US UNCLOS Accession first requires Congressional Due Diligence

Unfortunately, the report to which you refer does not substantively make the case for UNCLOS accession.

Not only are several of the factoids incorrect, but Congress has not yet done an adequate job of vetting the environmental dimensions of the UNCLOS which comprise approximately 1/3 of the treaty's 200 pages.

Since Americans are guaranteed a constitutional 'right to know', it is incumbent upon Congress to do its homework before it moves the UNCLOS to the Senate floor for a vote.
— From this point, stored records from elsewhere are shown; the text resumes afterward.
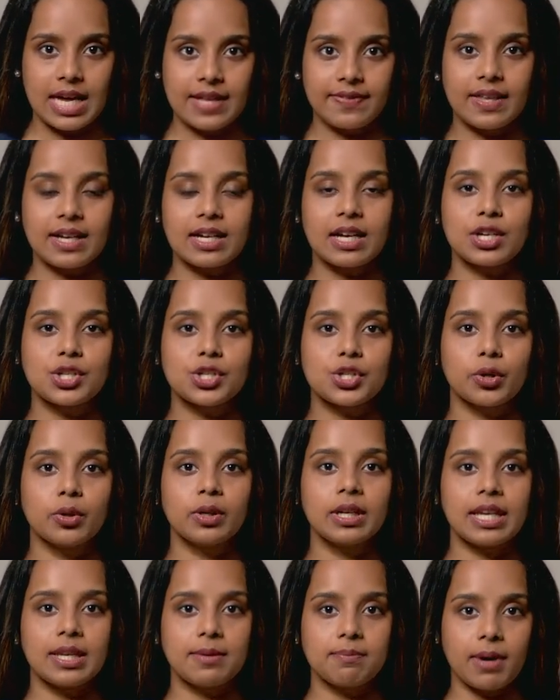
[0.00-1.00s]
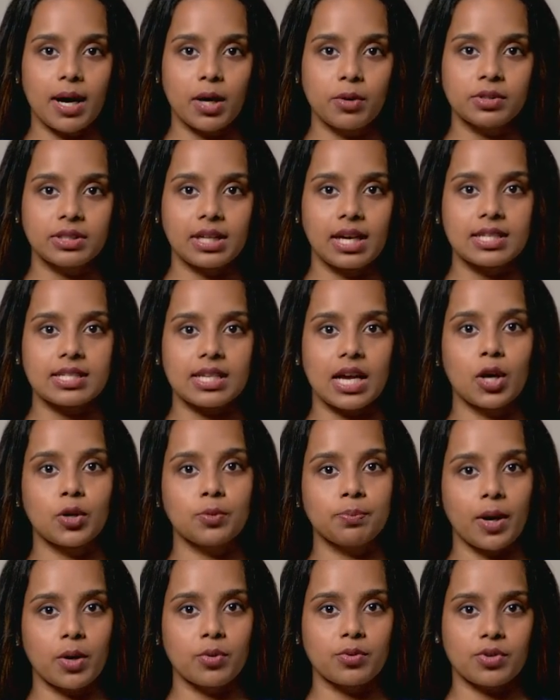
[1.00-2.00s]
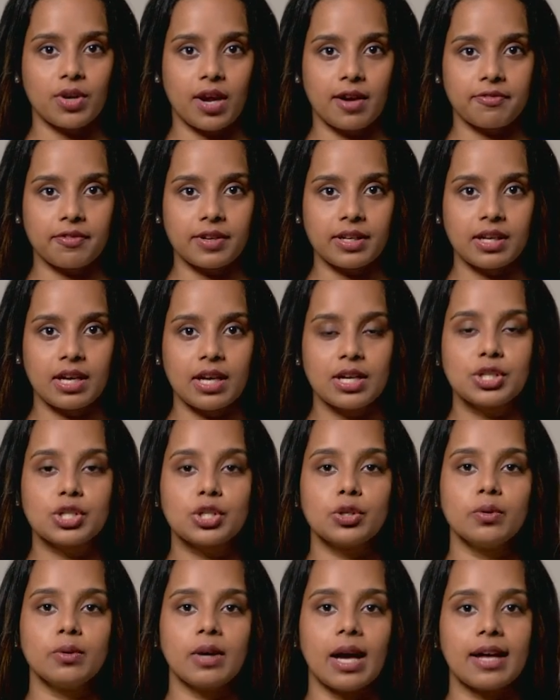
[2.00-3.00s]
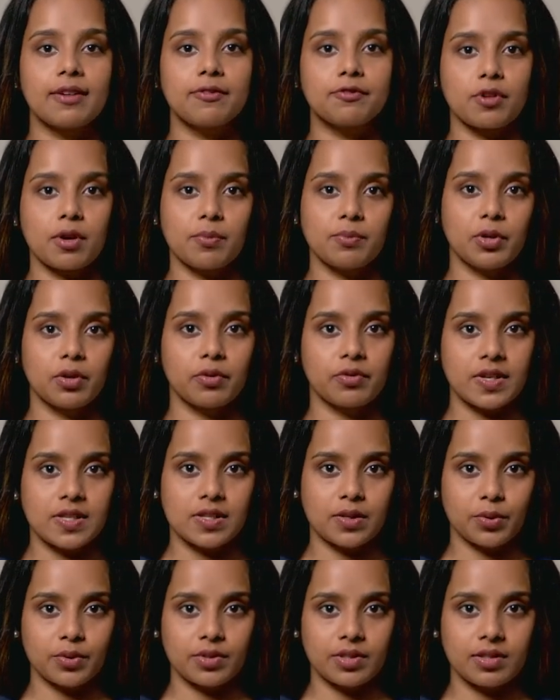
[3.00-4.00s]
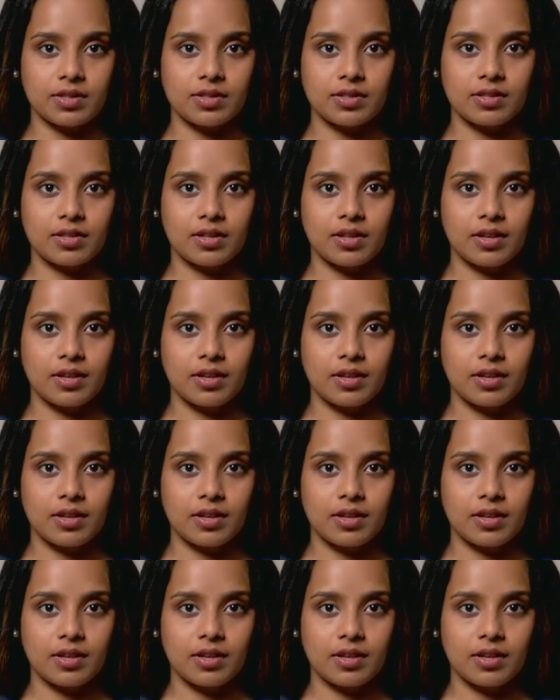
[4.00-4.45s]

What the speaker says: They control inbound and outbound traffic to and from your resources.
A recent law review article clearly makes this case and analyzes how the UNCLOS' environmental provisions, regulations, protocols and annexes, and its relationship to many other multilateral environmental treaties can be used both by external constituencies and by political progressives within the Obama administration and the activist environmentalist community to cause significant mischief.

See:

"What Goes Around, Comes Around: How UNCLOS Ratification Will Herald Europe's Precautionary Principle as US Law",

an authorized pre-publication advance copy of an article appearing within the forthcoming issue of the Santa Clara Journal of International Law.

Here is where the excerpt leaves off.